## DESCRIPTION OF THE TASK
The answer must consist of each line below that contains the string "Spoken".

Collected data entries
▬▬▬▬▬▬▬▬▬▬
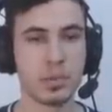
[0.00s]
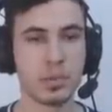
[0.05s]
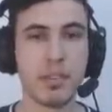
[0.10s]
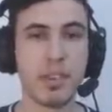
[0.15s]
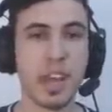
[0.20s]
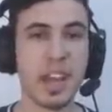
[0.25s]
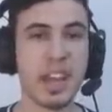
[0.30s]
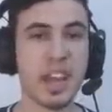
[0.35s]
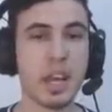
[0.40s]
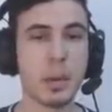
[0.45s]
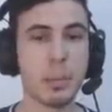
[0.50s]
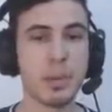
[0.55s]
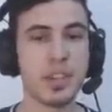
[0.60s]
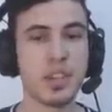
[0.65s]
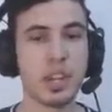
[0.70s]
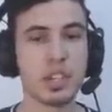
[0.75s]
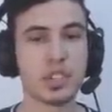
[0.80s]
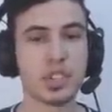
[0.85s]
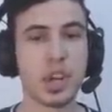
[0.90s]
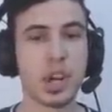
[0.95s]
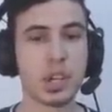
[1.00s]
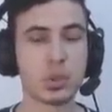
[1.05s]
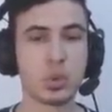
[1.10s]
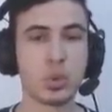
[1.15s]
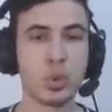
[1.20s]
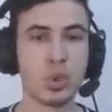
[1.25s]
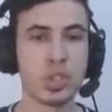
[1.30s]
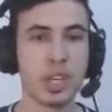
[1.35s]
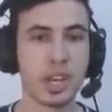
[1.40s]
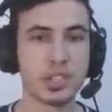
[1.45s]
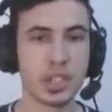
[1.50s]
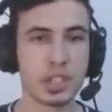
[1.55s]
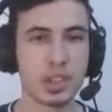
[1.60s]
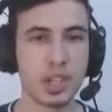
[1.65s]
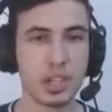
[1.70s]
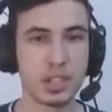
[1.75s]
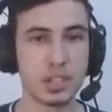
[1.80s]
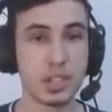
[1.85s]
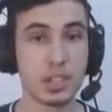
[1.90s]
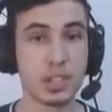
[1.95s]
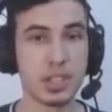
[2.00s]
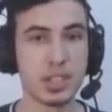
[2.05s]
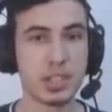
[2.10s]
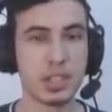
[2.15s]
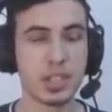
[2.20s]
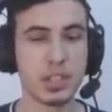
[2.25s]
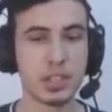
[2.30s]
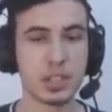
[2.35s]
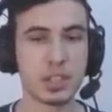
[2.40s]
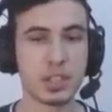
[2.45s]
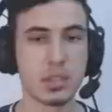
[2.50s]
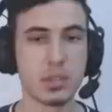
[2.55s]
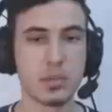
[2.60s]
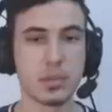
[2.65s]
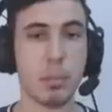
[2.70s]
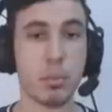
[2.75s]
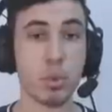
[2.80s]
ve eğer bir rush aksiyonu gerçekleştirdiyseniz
▬▬▬▬▬▬▬▬▬▬
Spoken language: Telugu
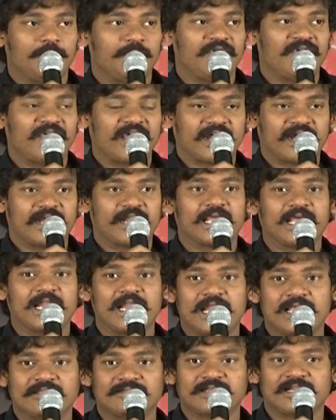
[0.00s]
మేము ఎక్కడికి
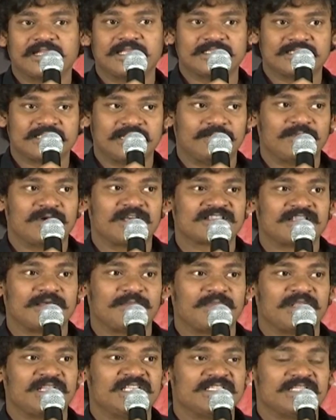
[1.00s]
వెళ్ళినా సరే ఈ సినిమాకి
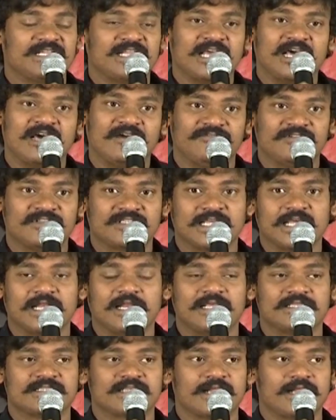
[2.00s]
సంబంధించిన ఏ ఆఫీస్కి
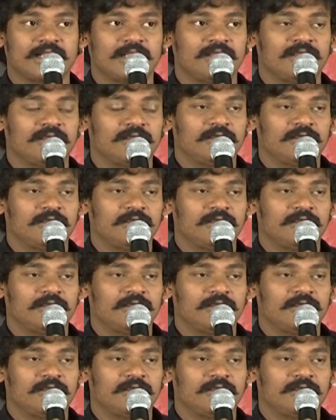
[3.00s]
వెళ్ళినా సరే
▬▬▬▬▬▬▬▬▬▬
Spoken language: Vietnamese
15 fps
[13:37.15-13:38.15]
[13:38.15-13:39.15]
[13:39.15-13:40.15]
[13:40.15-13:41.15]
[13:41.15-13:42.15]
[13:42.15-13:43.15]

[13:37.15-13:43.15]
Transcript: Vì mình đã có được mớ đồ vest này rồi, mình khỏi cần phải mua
▬▬▬▬▬▬▬▬▬▬
## OUTPUT OF THE TASK
Spoken language: Telugu
Spoken language: Vietnamese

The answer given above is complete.